To do: Set down a true copy of the data, with all pictures left out.

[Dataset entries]
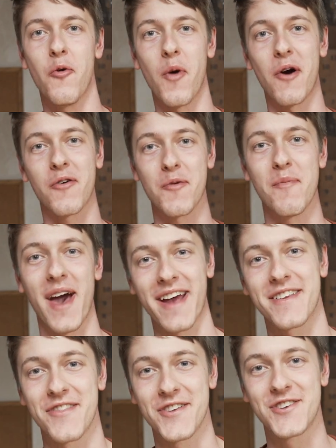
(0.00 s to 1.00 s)
Welcome
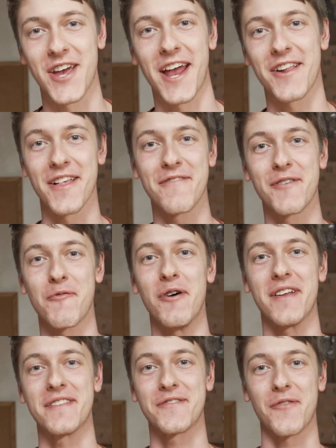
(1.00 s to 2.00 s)
back to the channel,
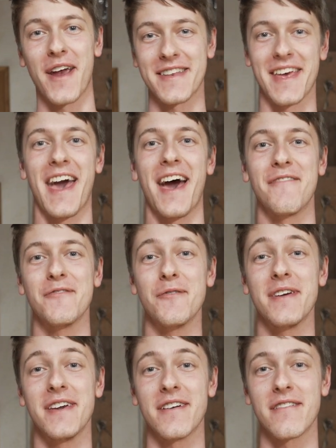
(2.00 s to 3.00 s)
everyone. It's great to have you
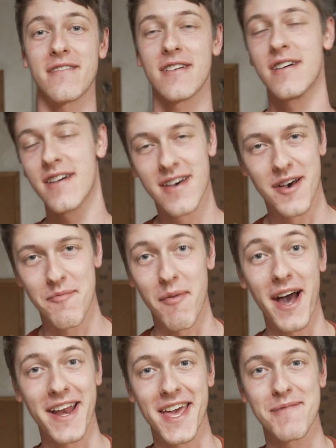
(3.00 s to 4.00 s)
here.
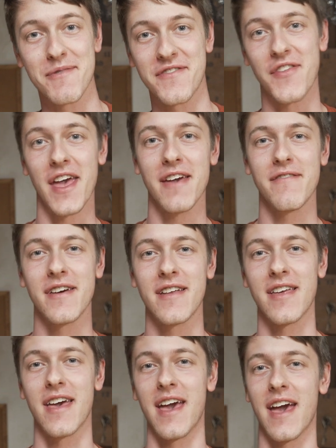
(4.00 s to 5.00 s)
My name is
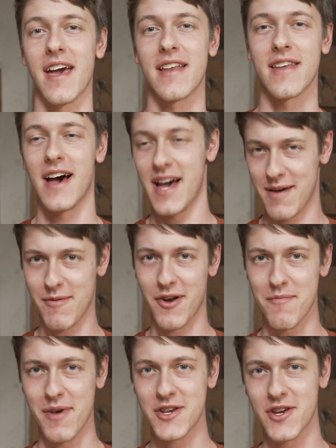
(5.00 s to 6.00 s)
David, and I am on
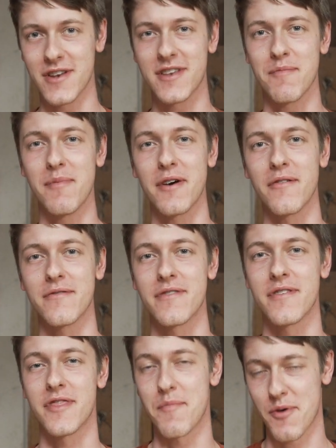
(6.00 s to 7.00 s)
a mission to
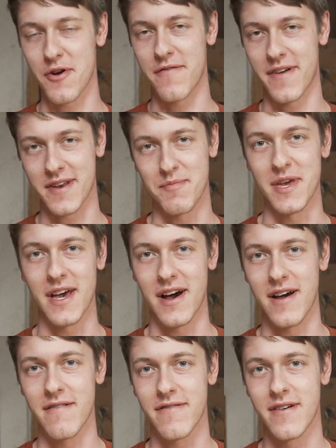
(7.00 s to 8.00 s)
build the perfect
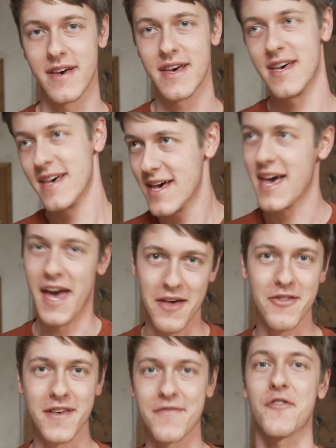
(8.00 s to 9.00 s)
beehive,
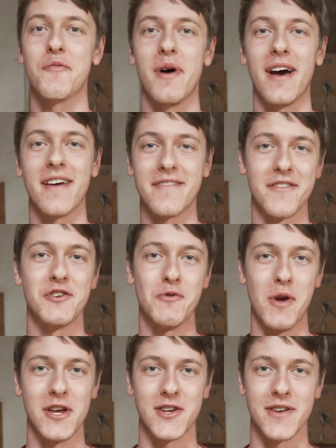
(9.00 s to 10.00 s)
at least for my
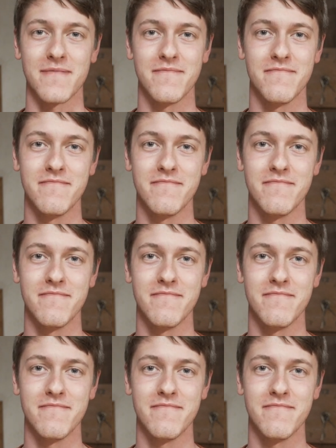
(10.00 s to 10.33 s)
situation.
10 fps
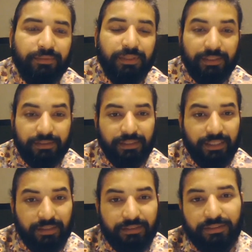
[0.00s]
He is a
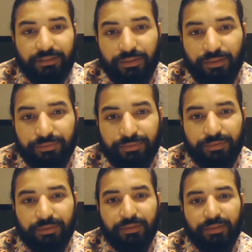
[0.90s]
director
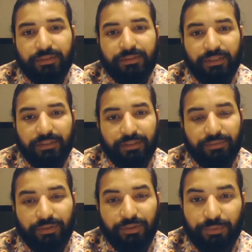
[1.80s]
of Center
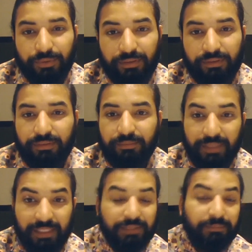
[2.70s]
for Rural
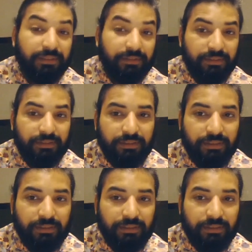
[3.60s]
Management,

Solution for this task:
(0.00 s to 1.00 s)
Welcome
(1.00 s to 2.00 s)
back to the channel,
(2.00 s to 3.00 s)
everyone. It's great to have you
(3.00 s to 4.00 s)
here.
(4.00 s to 5.00 s)
My name is
(5.00 s to 6.00 s)
David, and I am on
(6.00 s to 7.00 s)
a mission to
(7.00 s to 8.00 s)
build the perfect
(8.00 s to 9.00 s)
beehive,
(9.00 s to 10.00 s)
at least for my
(10.00 s to 10.33 s)
situation.
10 fps
[0.00s]
He is a
[0.90s]
director
[1.80s]
of Center
[2.70s]
for Rural
[3.60s]
Management,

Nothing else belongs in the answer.